If the company today was still the company it once was when you first started with it, you might have not left just yet, but the company does not care about that. In all likelihood, the company is probably glad that you're gone because now you can be replaced with much cheaper labor that hasn't accumulated any benefits.
This is good motivation for people but it just won't be the same for most starting the last 10 years. People won't be getting Social security when it goes dry and Kroger will kill the pension, as well as insurance rising to the thousands in a few years. You were very lucky to start when you did in retail. Have fun during retirement!
After 41 at Ralphs, I finally pulled the pin. As a full time clerk, will I miss the $57,000 a year pay? Hell, NO.
I have 2 bothers who work for Kroger in Mgmt. positions, one being an Ops Coordinator (ADM), the other a store manager making well over $100,000. While they make great money, I chose the union clerk route as the pension is superior to theirs. Yes, I now have to pay $200 a month for medical and dental, I know longer have to pay $700 a year in dues and no more State Disability Ins, and having taxes withheld, my take home is $1769 a month. In 3 years I will take Soc Security at $1649 a month, age 62, which is $45,000 a year. Not bad. Having been a Union member, I don't receive the stock grant, options, and a Kroger matching 401k, but many years, I did join the Kroger 401k also, although they didn't match at all and never received stock options. That's OK . As of today there is over $800,000 in that 401k.
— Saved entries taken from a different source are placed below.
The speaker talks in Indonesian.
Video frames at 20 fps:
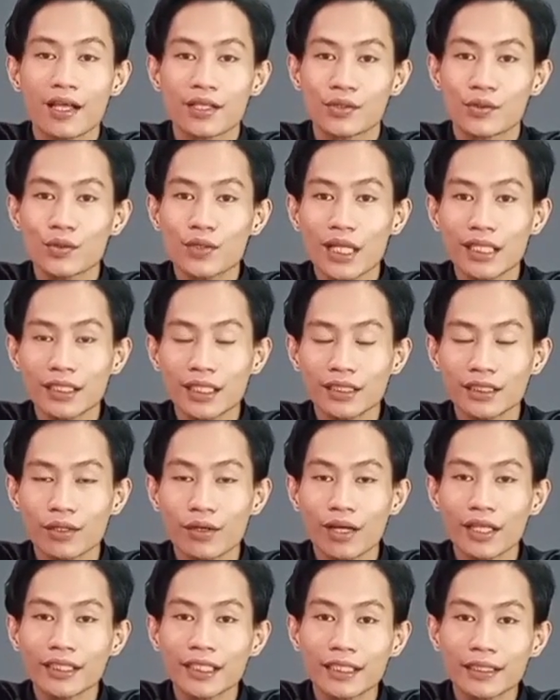surat
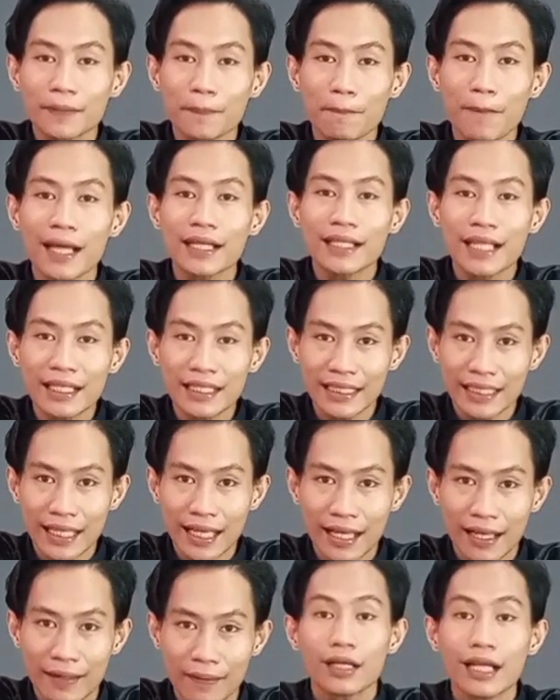atau ayat
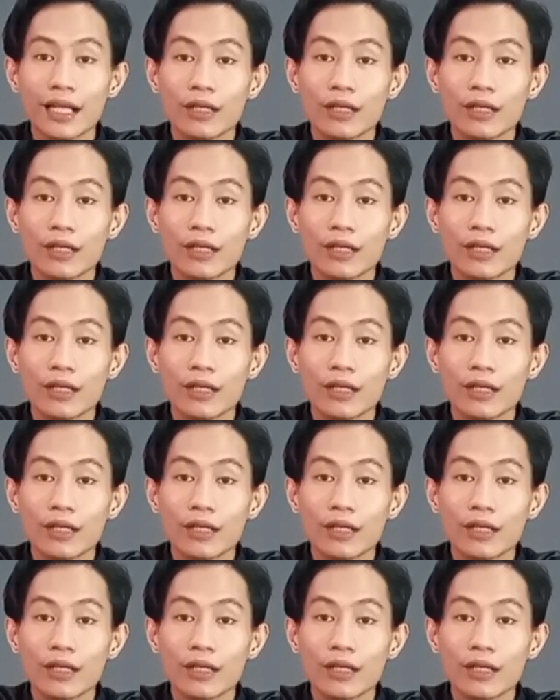Madaniyah.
Since retired, I will no longer be contributing to this plan, but with my Union Pension of $27000 a year and my Soc Sec at $18,000 a year, I will be in great shape!!
The job was grueling toward the end and pulled the pin when the job was not enjoyable any more.
To all Union members, stick it out as it will be well worth it.
Former Ralphs Employee. ( PS ) As retired, I still get the employee discounts and fuel points
This is a very nice penis to wipe in the faces of all the young people new, and relatively new to the Kroger career game. You're a dinosaur relic that comes from a day and age in America when menial, nothing jobs chimpanzees can do actually provided a decent, feasible income you could support not only yourself, but a FAMILY on.
So now you get retirement and a fat ass pension and you get to sail off into your golden years with nothing but the best of times ahead of you......while the younger generation slaves and wastes away earning less and less, suffering more and more and every year having that much lower work motivation, and NOTHING to look forward to in the way of retirement.
Yeah. Have a cuppa cum with that gangster was....wouldn't want you to choke, you toad.
I am glad you are getting a real good pension from Kroger. I have 29 years with Kroger and I am going to check into my pension in 2017 and see if I can retire. My Union let Kroger cut our pension so bad I will be happy and hope I come out with at least close to $1100 a month plus social security I hope I come out with over $2000 a month. Kroger has changed so much in the last ten years they do not want long time employees anymore. Plus my body is breaking from standing on concrete floors.